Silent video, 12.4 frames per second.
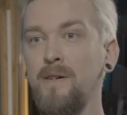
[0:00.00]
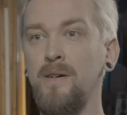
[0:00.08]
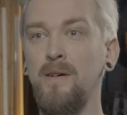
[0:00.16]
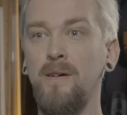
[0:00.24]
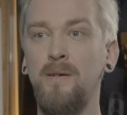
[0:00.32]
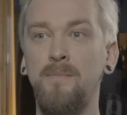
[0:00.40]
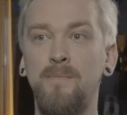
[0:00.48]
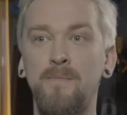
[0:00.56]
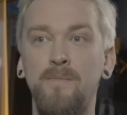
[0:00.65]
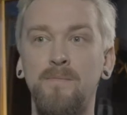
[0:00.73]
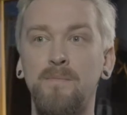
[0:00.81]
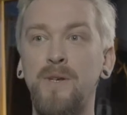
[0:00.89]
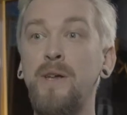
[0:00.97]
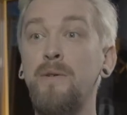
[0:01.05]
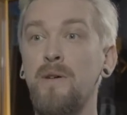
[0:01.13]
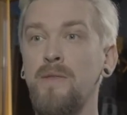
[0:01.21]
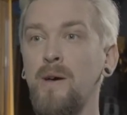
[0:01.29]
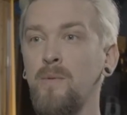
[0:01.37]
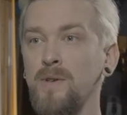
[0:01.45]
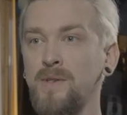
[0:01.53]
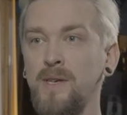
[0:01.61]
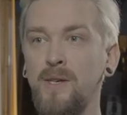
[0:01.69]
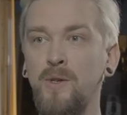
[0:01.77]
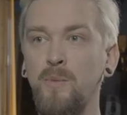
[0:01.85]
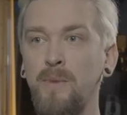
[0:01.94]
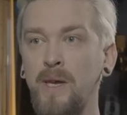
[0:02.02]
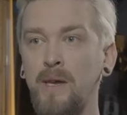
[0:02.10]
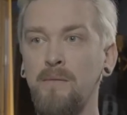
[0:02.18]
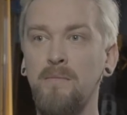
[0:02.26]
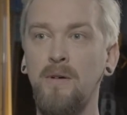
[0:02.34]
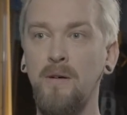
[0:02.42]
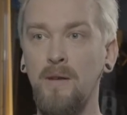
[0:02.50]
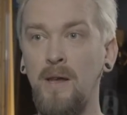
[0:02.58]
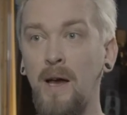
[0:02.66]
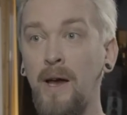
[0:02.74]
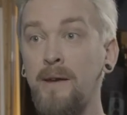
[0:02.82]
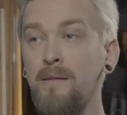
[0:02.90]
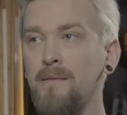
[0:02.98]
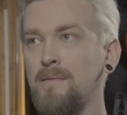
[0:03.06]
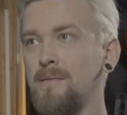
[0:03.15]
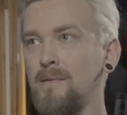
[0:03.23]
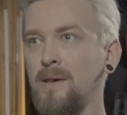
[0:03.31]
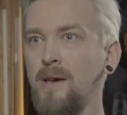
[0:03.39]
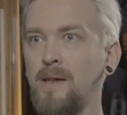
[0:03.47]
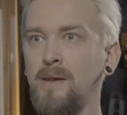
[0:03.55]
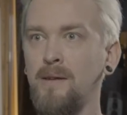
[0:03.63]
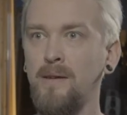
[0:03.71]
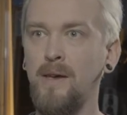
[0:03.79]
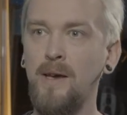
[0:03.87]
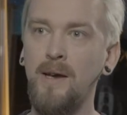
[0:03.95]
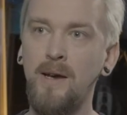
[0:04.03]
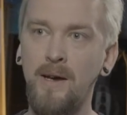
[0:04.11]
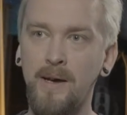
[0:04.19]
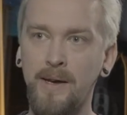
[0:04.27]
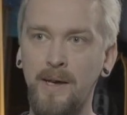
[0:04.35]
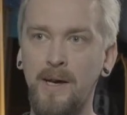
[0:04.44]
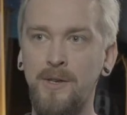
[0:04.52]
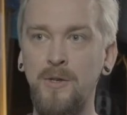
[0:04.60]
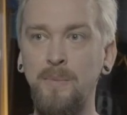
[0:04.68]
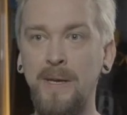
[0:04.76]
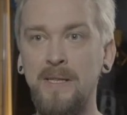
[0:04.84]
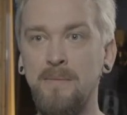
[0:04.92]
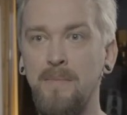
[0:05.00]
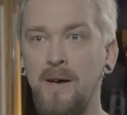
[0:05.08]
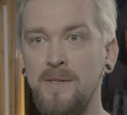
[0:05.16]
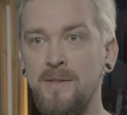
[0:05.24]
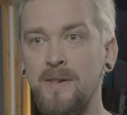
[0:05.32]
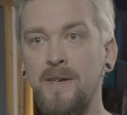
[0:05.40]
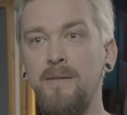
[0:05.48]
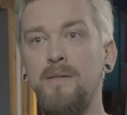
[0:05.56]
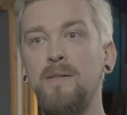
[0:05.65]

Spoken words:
Material that was sent to me online, and I got to mix and master it.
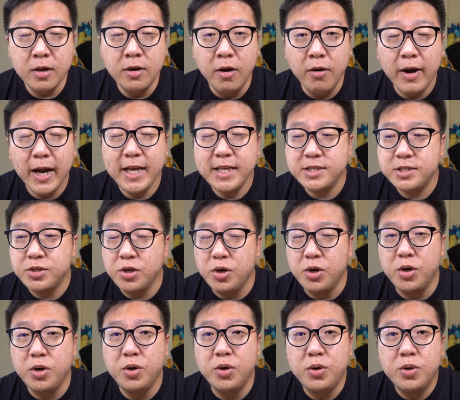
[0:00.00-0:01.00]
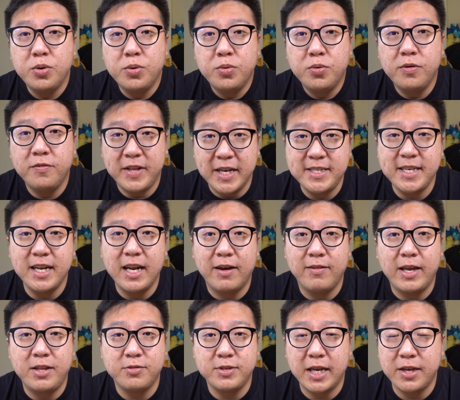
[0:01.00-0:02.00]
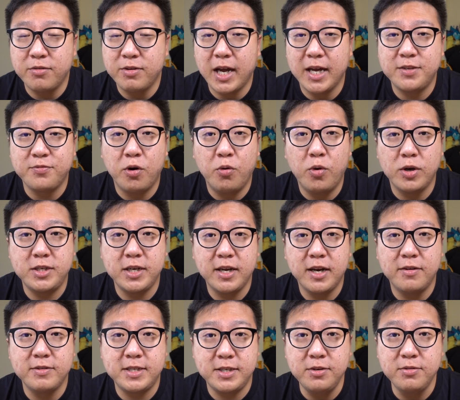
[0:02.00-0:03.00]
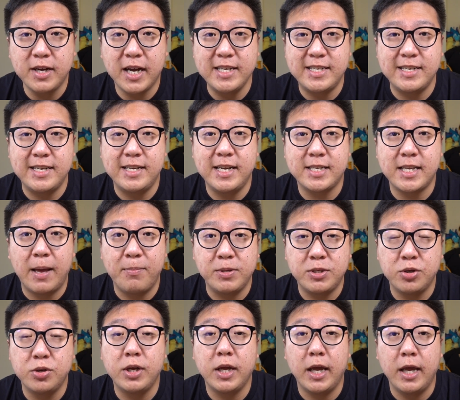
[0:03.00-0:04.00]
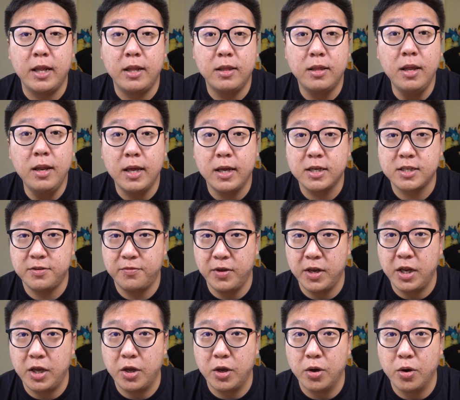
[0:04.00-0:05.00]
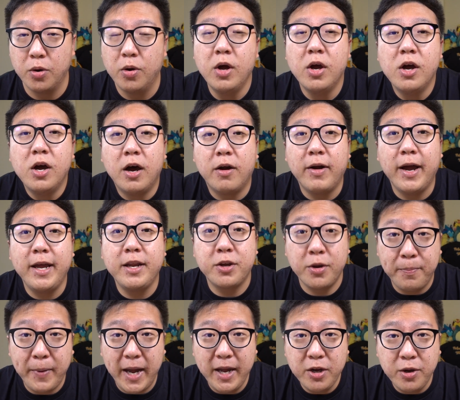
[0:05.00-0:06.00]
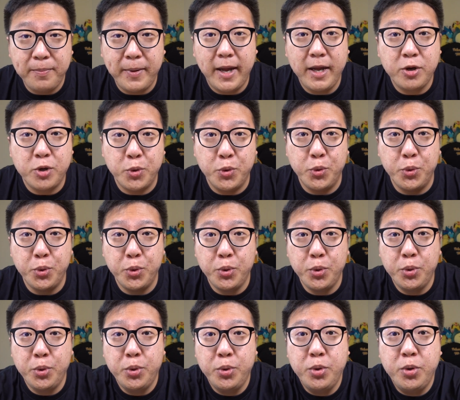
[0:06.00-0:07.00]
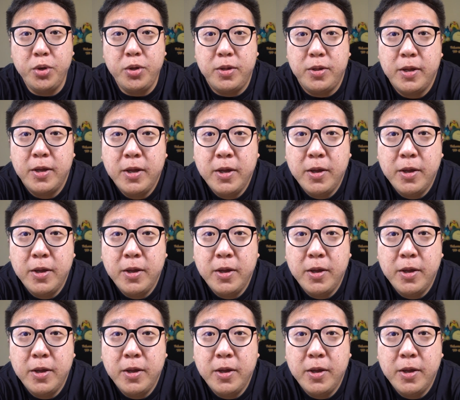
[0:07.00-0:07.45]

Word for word: Alright, so with that said, I'd like to thank you guys for watching and I'll see you guys in the next episode in the next video. Alright, goodbye, goodbye, good.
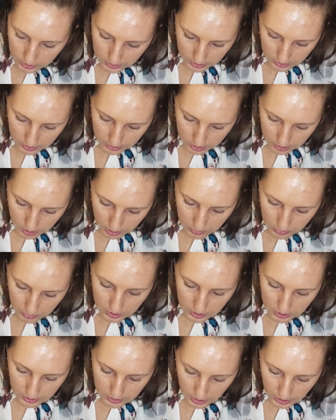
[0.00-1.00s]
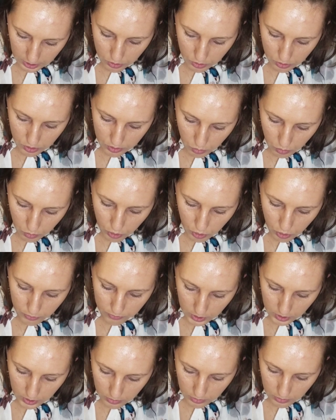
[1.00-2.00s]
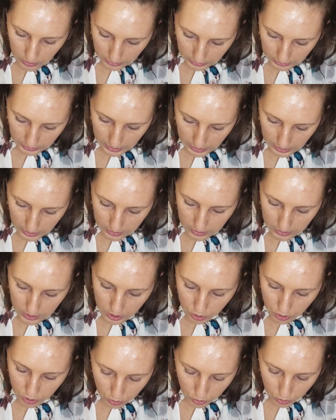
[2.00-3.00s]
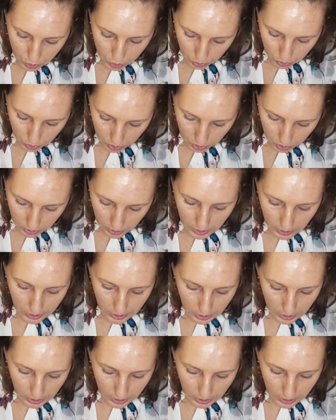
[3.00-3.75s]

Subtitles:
system cycles more frequently than usual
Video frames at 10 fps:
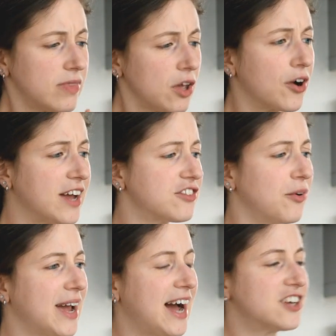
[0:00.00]
Okay, so
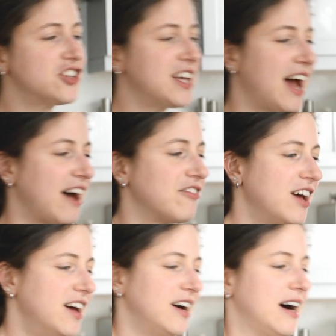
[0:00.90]
I actually have
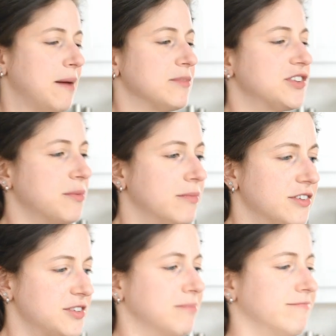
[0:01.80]
some
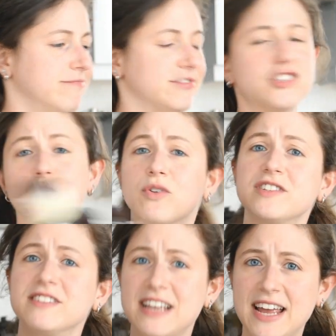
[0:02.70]

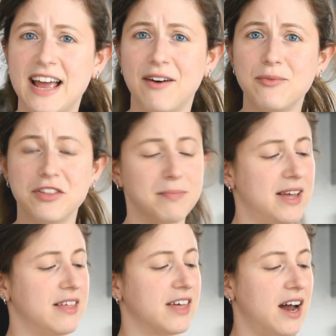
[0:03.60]
sauces here with
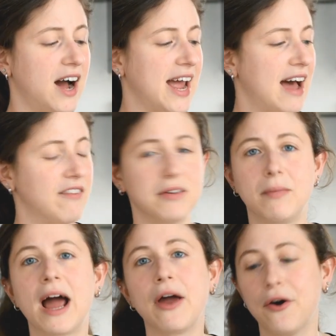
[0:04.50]
me that I have in
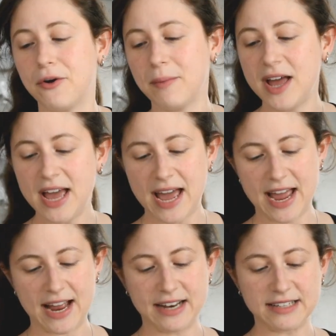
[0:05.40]
my home,
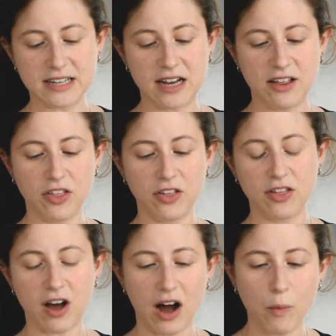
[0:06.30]
and
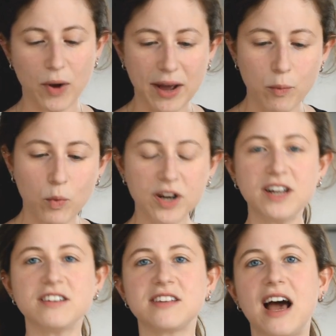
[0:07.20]
what I wanted
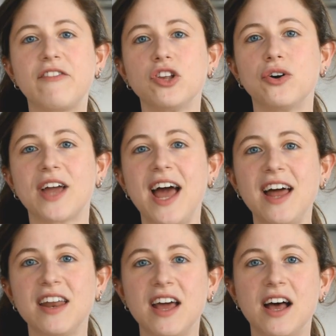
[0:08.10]
us to have a look
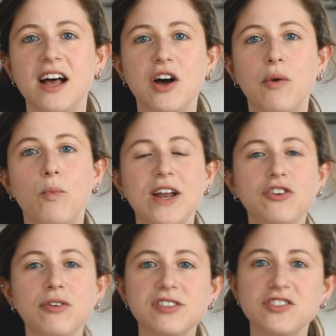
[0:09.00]
at, when
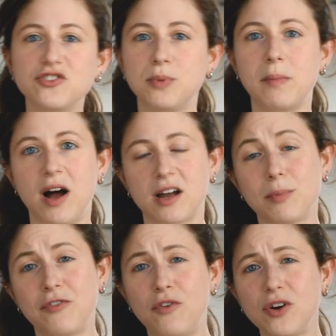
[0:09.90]
you're at the supermarket,
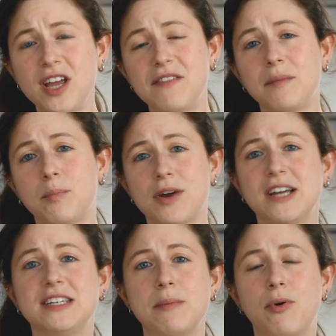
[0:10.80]
before you even bring
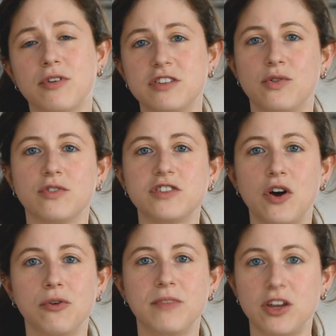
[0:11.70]
a dip or a sauce
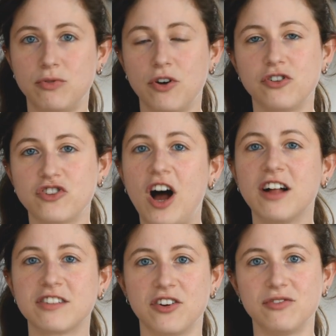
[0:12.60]
home that you know your
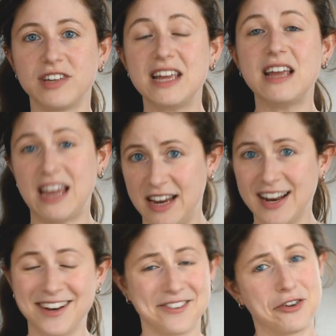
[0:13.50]
child's going to eat
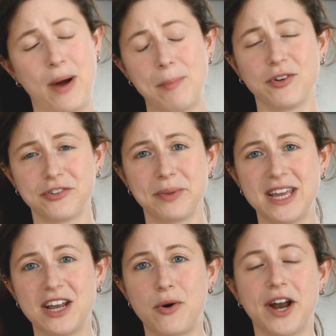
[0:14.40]
and quite possibly
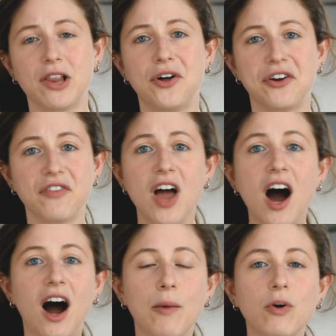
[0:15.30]
eat quite a lot of,
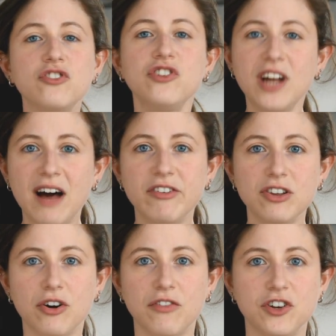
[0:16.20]
I want you to have a
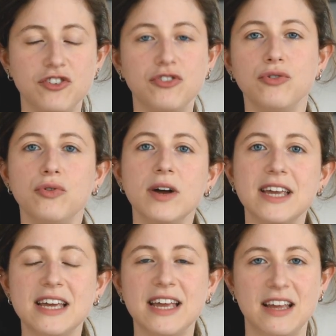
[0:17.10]
look for two
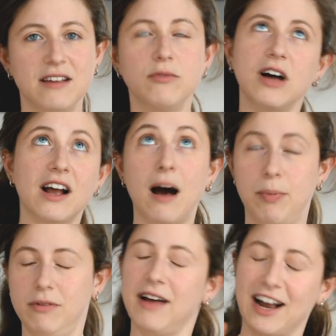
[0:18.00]

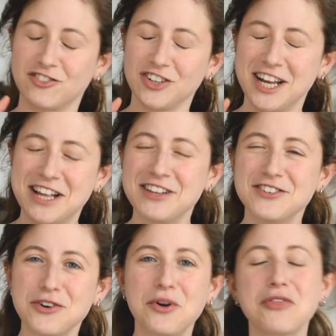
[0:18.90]

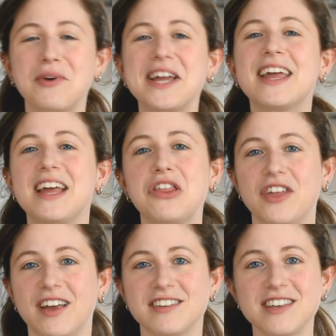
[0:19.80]
or three key
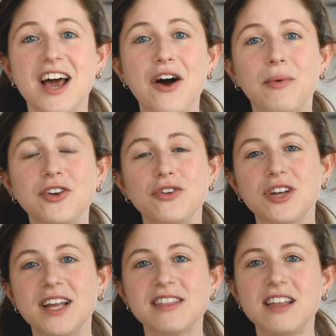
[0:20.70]
things. When you're
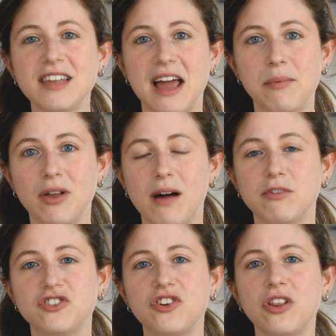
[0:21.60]
looking at the label, I
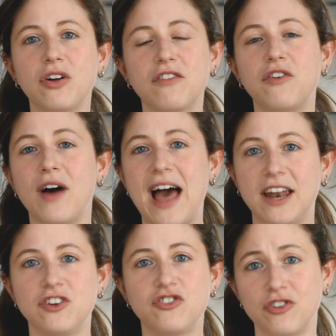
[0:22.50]
want you to look for
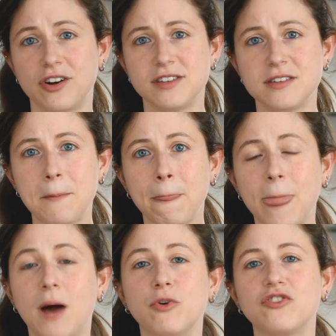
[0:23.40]
added sugars.
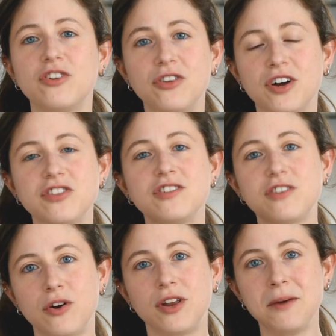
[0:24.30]
I want you to look at the
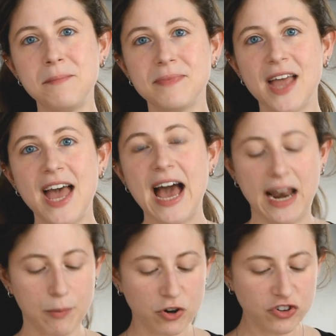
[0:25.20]
sodium,
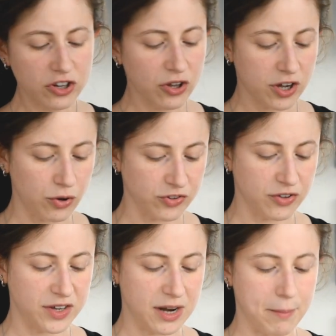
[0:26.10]
and I want you to look at also
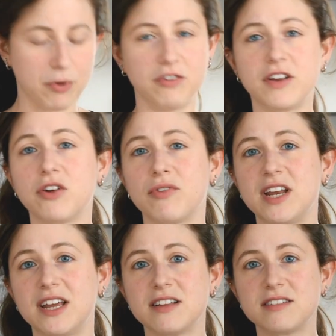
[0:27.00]
the number of
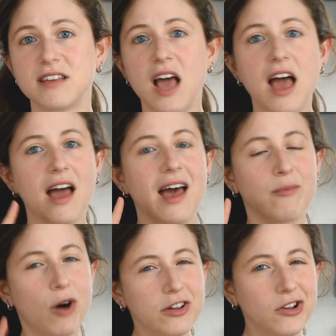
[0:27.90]
ingredients.
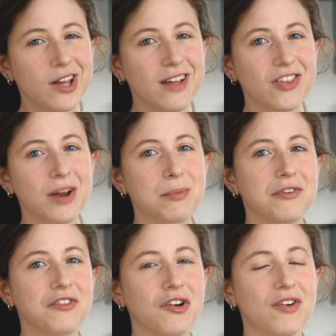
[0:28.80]
And while you're looking at the number
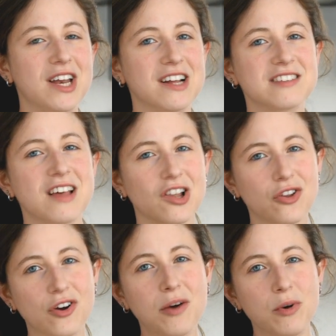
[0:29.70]
of ingredients,
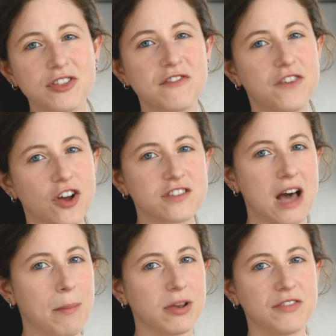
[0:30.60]
look at what the first
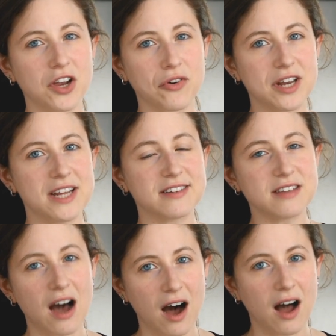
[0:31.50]
couple of ingredients
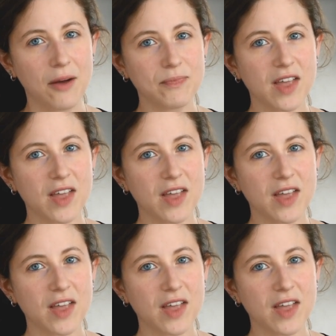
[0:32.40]
are.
• • • • • • •
▸ **TASK PROMPT**: Verbatim copy without images: write the records above out in full.

▸ **TASK ANSWER**:
Silent video, 12.4 frames per second.
[0:00.00]
[0:00.08]
[0:00.16]
[0:00.24]
[0:00.32]
[0:00.40]
[0:00.48]
[0:00.56]
[0:00.65]
[0:00.73]
[0:00.81]
[0:00.89]
[0:00.97]
[0:01.05]
[0:01.13]
[0:01.21]
[0:01.29]
[0:01.37]
[0:01.45]
[0:01.53]
[0:01.61]
[0:01.69]
[0:01.77]
[0:01.85]
[0:01.94]
[0:02.02]
[0:02.10]
[0:02.18]
[0:02.26]
[0:02.34]
[0:02.42]
[0:02.50]
[0:02.58]
[0:02.66]
[0:02.74]
[0:02.82]
[0:02.90]
[0:02.98]
[0:03.06]
[0:03.15]
[0:03.23]
[0:03.31]
[0:03.39]
[0:03.47]
[0:03.55]
[0:03.63]
[0:03.71]
[0:03.79]
[0:03.87]
[0:03.95]
[0:04.03]
[0:04.11]
[0:04.19]
[0:04.27]
[0:04.35]
[0:04.44]
[0:04.52]
[0:04.60]
[0:04.68]
[0:04.76]
[0:04.84]
[0:04.92]
[0:05.00]
[0:05.08]
[0:05.16]
[0:05.24]
[0:05.32]
[0:05.40]
[0:05.48]
[0:05.56]
[0:05.65]

Spoken words:
Material that was sent to me online, and I got to mix and master it.
[0:00.00-0:01.00]
[0:01.00-0:02.00]
[0:02.00-0:03.00]
[0:03.00-0:04.00]
[0:04.00-0:05.00]
[0:05.00-0:06.00]
[0:06.00-0:07.00]
[0:07.00-0:07.45]

Word for word: Alright, so with that said, I'd like to thank you guys for watching and I'll see you guys in the next episode in the next video. Alright, goodbye, goodbye, good.
[0.00-1.00s]
[1.00-2.00s]
[2.00-3.00s]
[3.00-3.75s]

Subtitles:
system cycles more frequently than usual
Video frames at 10 fps:
[0:00.00]
Okay, so
[0:00.90]
I actually have
[0:01.80]
some
[0:02.70]

[0:03.60]
sauces here with
[0:04.50]
me that I have in
[0:05.40]
my home,
[0:06.30]
and
[0:07.20]
what I wanted
[0:08.10]
us to have a look
[0:09.00]
at, when
[0:09.90]
you're at the supermarket,
[0:10.80]
before you even bring
[0:11.70]
a dip or a sauce
[0:12.60]
home that you know your
[0:13.50]
child's going to eat
[0:14.40]
and quite possibly
[0:15.30]
eat quite a lot of,
[0:16.20]
I want you to have a
[0:17.10]
look for two
[0:18.00]

[0:18.90]

[0:19.80]
or three key
[0:20.70]
things. When you're
[0:21.60]
looking at the label, I
[0:22.50]
want you to look for
[0:23.40]
added sugars.
[0:24.30]
I want you to look at the
[0:25.20]
sodium,
[0:26.10]
and I want you to look at also
[0:27.00]
the number of
[0:27.90]
ingredients.
[0:28.80]
And while you're looking at the number
[0:29.70]
of ingredients,
[0:30.60]
look at what the first
[0:31.50]
couple of ingredients
[0:32.40]
are.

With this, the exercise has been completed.